The entries are to be duplicated exactly, though any picture in them must be omitted.

Task material:
BEGIN

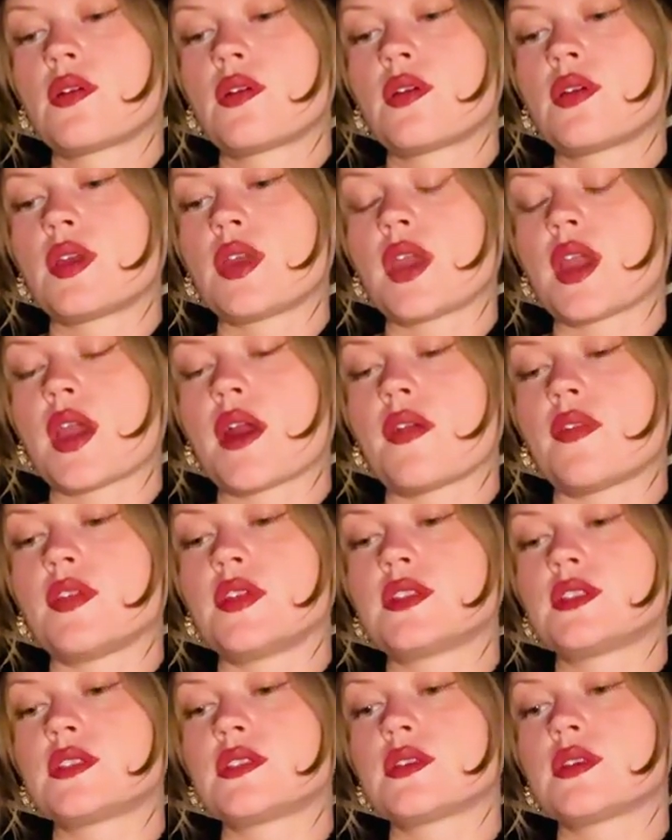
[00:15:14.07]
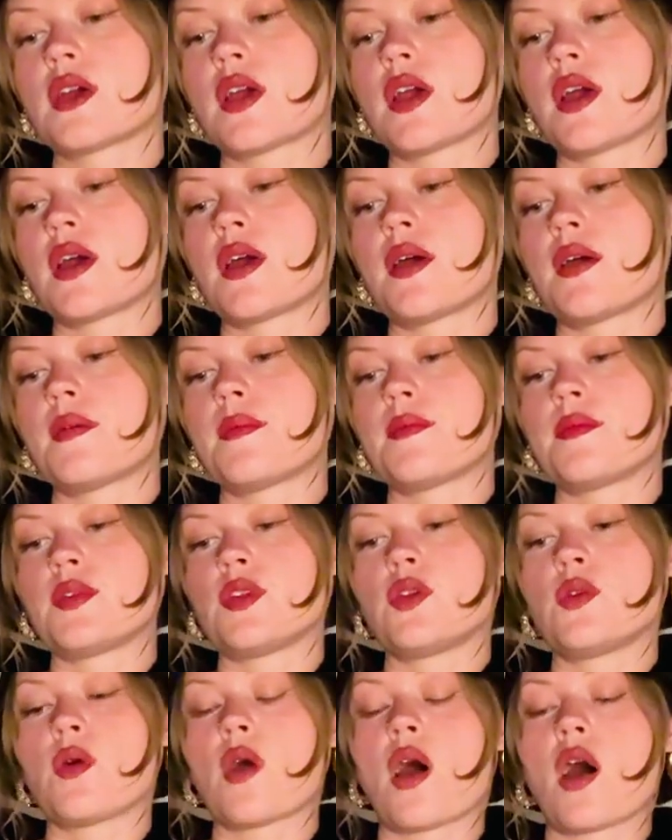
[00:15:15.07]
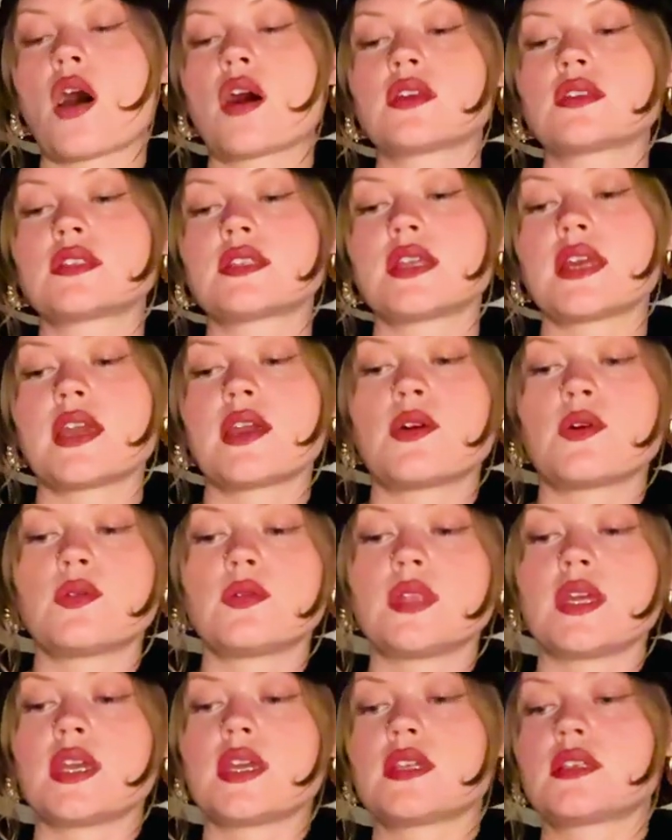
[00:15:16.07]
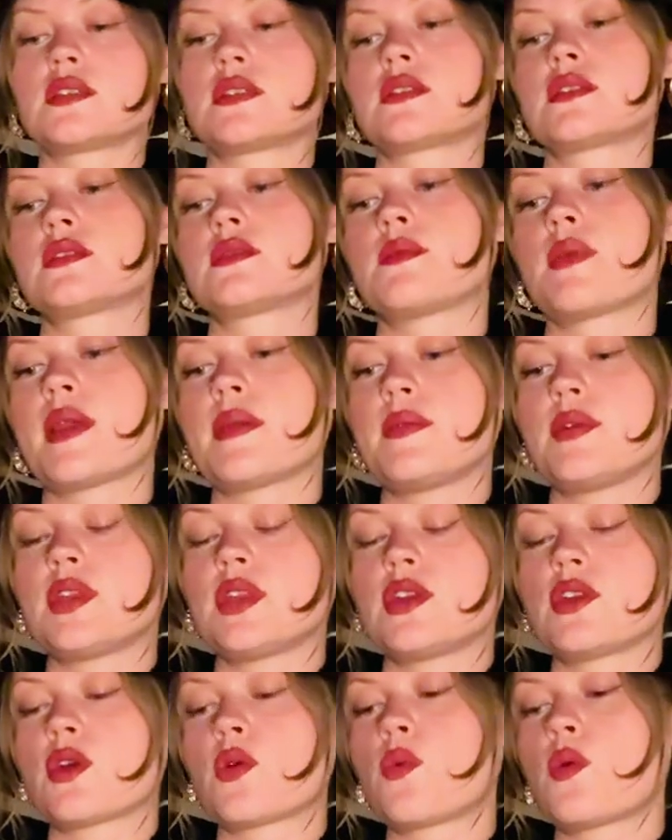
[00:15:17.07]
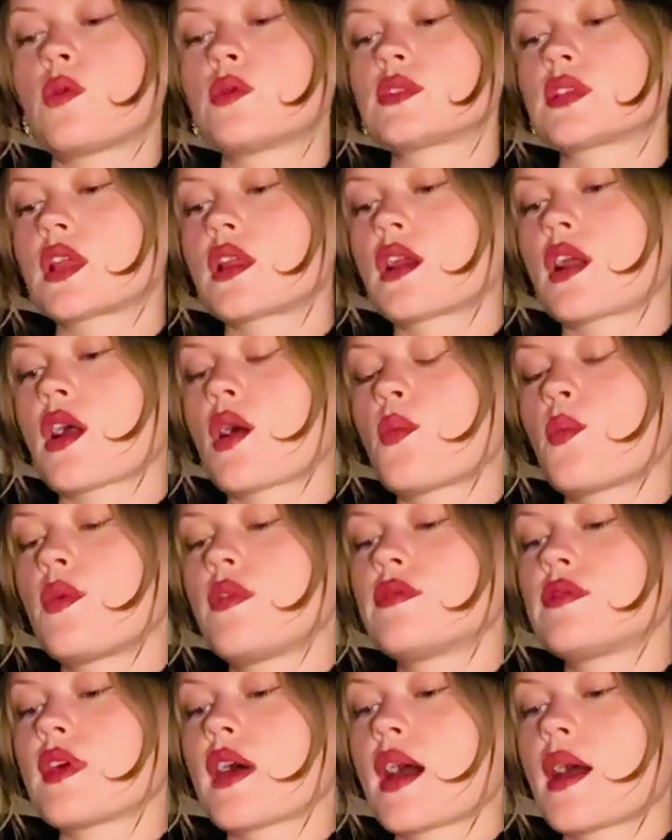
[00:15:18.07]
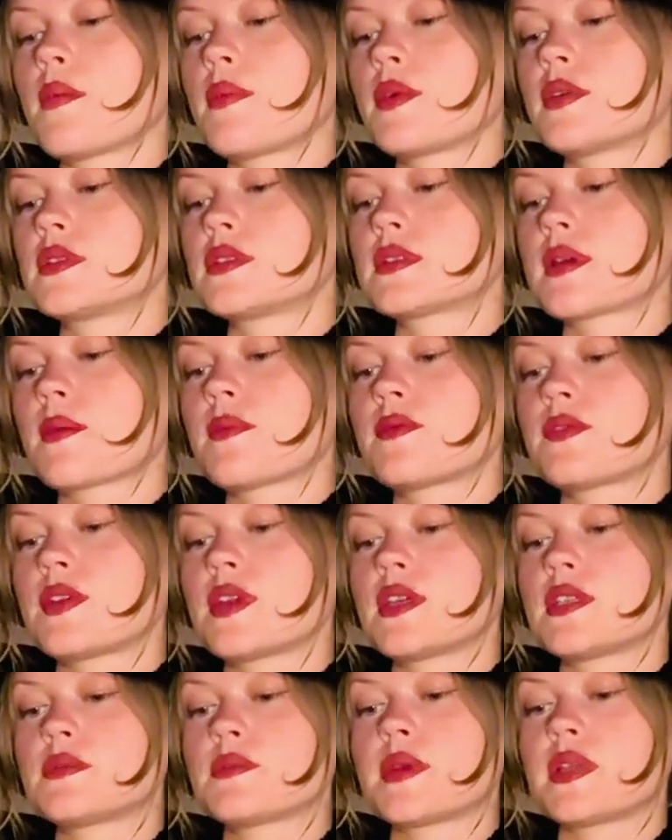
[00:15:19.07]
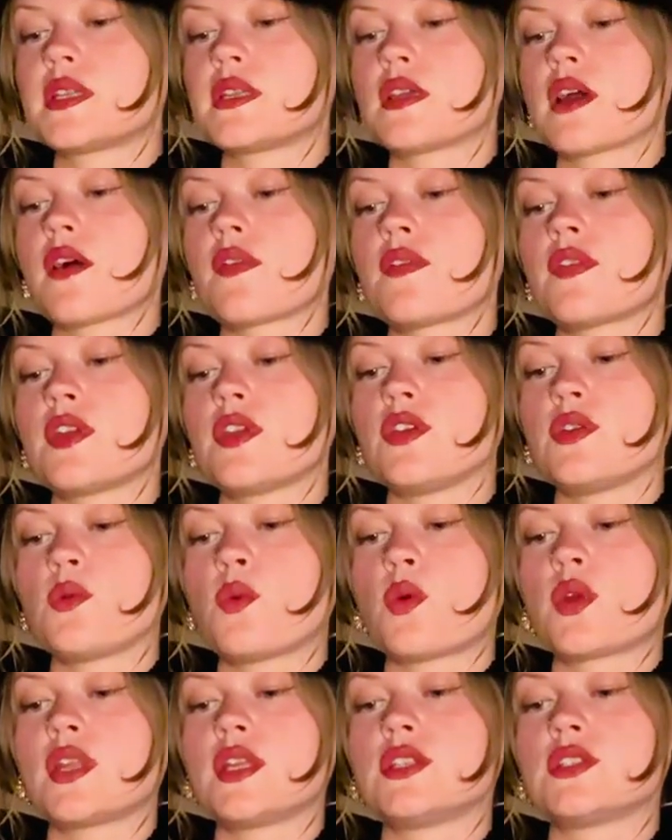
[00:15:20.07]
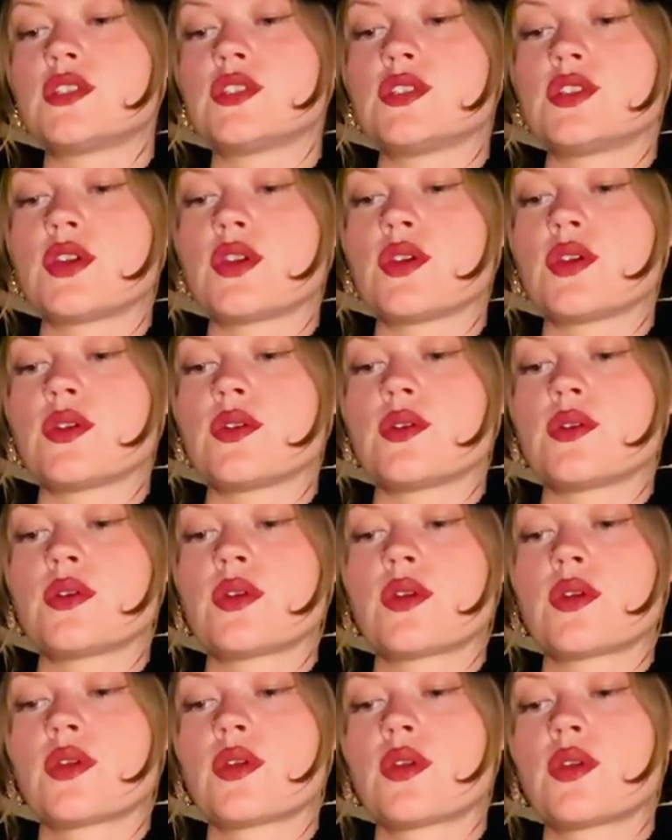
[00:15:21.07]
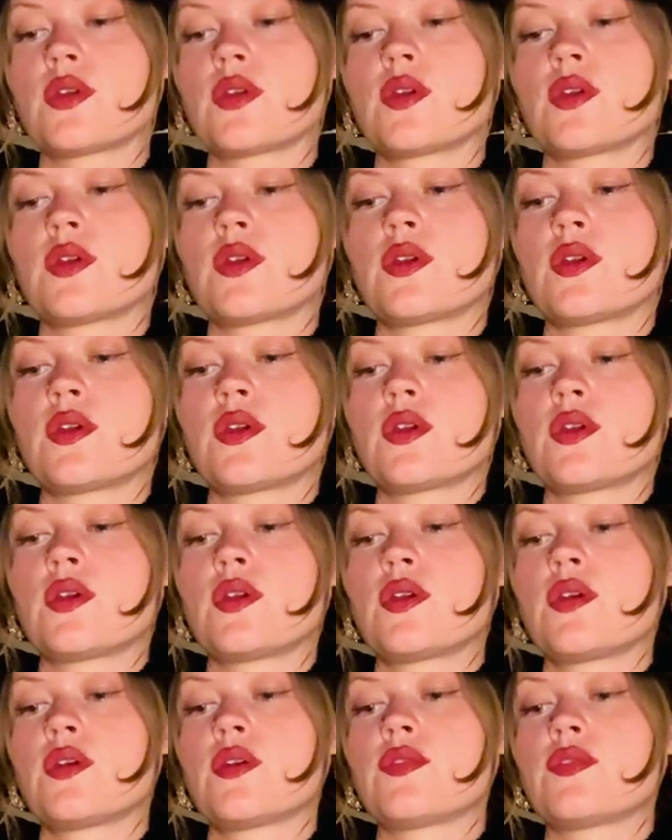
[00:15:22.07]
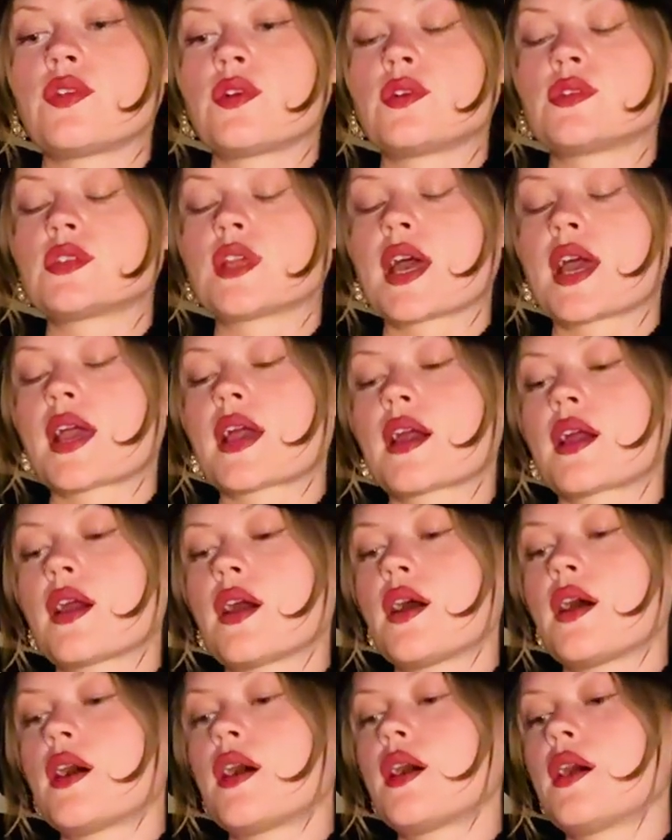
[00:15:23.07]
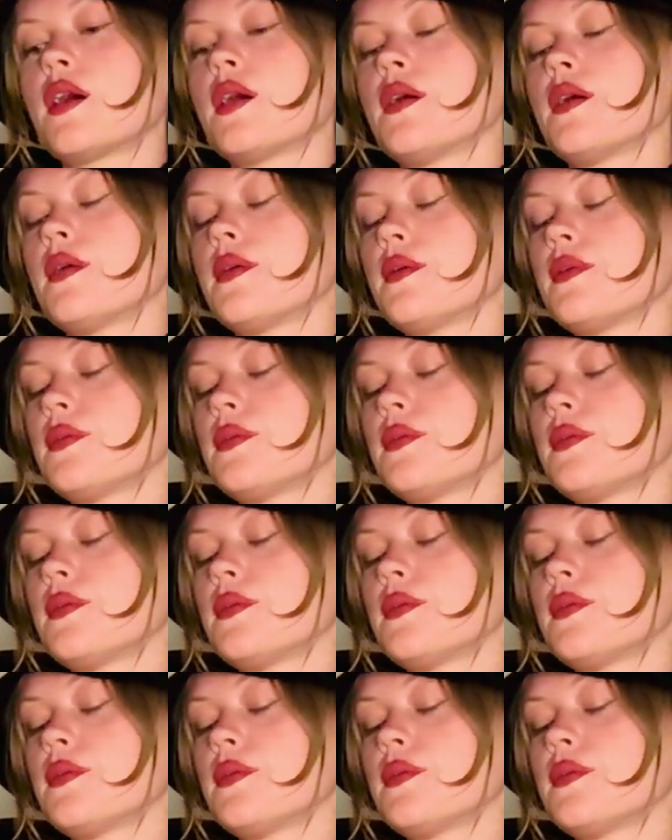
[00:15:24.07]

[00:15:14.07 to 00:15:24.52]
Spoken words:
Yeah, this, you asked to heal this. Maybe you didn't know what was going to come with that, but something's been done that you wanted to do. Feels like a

END

Output for this task:
[00:15:14.07]
[00:15:15.07]
[00:15:16.07]
[00:15:17.07]
[00:15:18.07]
[00:15:19.07]
[00:15:20.07]
[00:15:21.07]
[00:15:22.07]
[00:15:23.07]
[00:15:24.07]

[00:15:14.07 to 00:15:24.52]
Spoken words:
Yeah, this, you asked to heal this. Maybe you didn't know what was going to come with that, but something's been done that you wanted to do. Feels like a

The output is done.